Records from a collection:
● ● ● ● ●

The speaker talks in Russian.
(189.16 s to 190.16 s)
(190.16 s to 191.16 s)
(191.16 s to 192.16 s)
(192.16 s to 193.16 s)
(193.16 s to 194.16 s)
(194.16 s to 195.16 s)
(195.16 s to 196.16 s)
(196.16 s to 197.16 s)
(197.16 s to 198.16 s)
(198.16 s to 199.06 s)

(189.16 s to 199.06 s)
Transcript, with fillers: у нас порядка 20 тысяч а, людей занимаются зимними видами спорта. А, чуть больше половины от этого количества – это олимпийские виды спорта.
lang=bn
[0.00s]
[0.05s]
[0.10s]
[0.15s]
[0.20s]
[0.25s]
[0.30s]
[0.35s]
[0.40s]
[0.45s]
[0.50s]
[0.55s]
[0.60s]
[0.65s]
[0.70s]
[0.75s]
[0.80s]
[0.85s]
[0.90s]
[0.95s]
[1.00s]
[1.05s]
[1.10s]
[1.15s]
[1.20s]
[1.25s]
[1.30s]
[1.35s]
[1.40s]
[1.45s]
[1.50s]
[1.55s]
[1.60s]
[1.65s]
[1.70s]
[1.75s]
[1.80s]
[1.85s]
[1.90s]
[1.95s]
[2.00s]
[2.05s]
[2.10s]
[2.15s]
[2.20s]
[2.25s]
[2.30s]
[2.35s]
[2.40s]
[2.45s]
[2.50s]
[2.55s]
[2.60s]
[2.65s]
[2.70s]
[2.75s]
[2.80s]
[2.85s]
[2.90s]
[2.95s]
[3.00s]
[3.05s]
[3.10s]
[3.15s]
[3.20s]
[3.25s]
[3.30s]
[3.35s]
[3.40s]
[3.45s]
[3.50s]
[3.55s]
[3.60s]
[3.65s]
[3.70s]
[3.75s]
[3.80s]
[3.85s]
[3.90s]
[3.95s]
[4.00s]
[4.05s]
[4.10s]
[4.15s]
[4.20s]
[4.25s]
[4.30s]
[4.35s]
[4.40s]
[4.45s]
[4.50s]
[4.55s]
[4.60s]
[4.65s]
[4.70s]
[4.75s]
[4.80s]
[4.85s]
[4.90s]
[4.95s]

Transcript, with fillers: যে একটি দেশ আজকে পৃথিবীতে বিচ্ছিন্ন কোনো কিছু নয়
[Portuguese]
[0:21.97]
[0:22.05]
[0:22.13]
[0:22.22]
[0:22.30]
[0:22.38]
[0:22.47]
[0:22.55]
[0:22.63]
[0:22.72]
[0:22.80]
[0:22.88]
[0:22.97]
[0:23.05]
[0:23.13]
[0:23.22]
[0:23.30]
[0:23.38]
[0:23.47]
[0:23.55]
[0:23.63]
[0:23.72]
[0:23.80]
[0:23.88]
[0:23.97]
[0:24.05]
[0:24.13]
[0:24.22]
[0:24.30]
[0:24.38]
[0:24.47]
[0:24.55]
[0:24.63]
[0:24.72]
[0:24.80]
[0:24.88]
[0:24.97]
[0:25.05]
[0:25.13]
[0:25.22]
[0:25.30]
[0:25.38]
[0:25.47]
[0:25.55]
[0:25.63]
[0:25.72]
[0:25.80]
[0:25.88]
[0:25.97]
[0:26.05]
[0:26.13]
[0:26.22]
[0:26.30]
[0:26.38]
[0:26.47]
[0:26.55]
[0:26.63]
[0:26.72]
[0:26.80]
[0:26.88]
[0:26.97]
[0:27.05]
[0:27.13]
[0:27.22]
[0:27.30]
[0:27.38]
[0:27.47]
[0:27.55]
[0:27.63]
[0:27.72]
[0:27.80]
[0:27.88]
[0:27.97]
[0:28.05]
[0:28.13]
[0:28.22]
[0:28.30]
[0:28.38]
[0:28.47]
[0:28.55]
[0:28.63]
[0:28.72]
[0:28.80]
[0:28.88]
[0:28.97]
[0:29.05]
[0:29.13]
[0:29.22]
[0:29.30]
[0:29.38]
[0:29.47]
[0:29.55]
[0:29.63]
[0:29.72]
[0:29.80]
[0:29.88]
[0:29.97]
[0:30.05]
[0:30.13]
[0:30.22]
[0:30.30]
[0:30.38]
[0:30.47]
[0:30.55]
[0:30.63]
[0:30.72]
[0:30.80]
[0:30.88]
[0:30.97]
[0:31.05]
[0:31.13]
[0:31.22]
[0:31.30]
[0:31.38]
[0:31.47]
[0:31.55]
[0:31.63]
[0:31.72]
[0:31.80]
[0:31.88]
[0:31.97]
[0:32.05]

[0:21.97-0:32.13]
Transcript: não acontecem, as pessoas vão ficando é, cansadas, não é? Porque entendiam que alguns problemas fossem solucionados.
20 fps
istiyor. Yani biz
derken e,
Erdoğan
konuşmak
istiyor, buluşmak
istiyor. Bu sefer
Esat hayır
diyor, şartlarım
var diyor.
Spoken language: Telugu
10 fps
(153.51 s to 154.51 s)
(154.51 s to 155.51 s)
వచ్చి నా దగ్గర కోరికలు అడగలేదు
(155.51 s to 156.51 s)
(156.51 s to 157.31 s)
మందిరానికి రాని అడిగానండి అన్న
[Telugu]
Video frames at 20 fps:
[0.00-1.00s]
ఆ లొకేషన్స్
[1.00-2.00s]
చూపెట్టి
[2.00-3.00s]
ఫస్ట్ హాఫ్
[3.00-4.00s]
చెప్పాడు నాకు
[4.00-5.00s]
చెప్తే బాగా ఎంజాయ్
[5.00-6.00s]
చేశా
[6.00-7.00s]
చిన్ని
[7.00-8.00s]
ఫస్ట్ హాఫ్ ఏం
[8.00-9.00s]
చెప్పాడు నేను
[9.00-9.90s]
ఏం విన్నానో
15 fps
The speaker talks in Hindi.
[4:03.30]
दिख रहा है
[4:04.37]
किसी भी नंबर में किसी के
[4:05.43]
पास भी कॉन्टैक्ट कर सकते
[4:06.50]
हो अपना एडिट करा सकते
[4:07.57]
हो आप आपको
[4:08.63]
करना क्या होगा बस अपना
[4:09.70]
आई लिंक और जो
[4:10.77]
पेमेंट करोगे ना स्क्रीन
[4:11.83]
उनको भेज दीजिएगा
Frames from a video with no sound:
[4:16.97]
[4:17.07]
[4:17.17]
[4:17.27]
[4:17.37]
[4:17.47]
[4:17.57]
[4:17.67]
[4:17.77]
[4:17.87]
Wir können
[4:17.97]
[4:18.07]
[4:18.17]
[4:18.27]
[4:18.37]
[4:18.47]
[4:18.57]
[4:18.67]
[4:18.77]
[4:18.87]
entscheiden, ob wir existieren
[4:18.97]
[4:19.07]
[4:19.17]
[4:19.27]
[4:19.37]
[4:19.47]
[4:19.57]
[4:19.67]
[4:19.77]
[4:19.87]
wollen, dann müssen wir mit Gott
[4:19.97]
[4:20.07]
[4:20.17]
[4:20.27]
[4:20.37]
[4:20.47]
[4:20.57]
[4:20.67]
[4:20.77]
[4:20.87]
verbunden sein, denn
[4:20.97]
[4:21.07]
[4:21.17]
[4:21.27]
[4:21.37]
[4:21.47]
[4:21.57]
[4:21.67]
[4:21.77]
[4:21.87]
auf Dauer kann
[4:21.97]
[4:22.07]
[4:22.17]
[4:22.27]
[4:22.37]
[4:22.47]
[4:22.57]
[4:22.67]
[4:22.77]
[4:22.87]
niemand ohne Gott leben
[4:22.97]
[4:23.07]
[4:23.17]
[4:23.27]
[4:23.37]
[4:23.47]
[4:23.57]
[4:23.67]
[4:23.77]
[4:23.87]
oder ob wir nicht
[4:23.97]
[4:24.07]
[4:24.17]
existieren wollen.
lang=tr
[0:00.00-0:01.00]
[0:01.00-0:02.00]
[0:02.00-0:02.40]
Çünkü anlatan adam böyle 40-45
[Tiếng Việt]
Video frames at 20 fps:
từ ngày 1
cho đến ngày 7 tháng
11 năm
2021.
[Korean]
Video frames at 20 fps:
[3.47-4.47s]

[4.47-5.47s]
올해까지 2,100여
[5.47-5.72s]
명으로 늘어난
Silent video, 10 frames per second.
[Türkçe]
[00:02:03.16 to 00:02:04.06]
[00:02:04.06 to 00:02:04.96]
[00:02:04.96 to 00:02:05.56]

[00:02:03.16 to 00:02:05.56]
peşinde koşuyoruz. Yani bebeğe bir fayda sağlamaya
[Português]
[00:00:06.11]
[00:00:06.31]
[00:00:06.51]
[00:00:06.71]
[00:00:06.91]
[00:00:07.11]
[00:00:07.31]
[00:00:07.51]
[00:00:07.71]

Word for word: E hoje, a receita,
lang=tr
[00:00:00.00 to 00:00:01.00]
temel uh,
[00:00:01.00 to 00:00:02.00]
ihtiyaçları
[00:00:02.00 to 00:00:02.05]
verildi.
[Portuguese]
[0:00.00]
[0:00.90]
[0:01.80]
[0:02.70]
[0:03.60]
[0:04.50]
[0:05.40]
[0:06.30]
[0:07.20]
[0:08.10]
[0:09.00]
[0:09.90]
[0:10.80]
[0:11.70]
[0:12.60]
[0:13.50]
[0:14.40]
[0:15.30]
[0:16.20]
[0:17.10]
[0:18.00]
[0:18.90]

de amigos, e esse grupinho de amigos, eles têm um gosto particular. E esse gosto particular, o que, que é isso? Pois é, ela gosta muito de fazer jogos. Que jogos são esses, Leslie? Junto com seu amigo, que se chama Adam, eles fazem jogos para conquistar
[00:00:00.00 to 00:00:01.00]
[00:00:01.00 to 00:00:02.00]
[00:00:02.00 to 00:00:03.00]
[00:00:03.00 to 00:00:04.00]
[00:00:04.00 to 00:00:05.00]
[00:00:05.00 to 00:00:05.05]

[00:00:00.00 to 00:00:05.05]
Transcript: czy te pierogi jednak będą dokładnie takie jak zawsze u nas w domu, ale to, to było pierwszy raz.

● ● ● ● ●

Up to and including the line with "(189.16 s to 199.06 s)", please return the records exactly, beginning from their first line.

The speaker talks in Russian.
(189.16 s to 190.16 s)
(190.16 s to 191.16 s)
(191.16 s to 192.16 s)
(192.16 s to 193.16 s)
(193.16 s to 194.16 s)
(194.16 s to 195.16 s)
(195.16 s to 196.16 s)
(196.16 s to 197.16 s)
(197.16 s to 198.16 s)
(198.16 s to 199.06 s)

(189.16 s to 199.06 s)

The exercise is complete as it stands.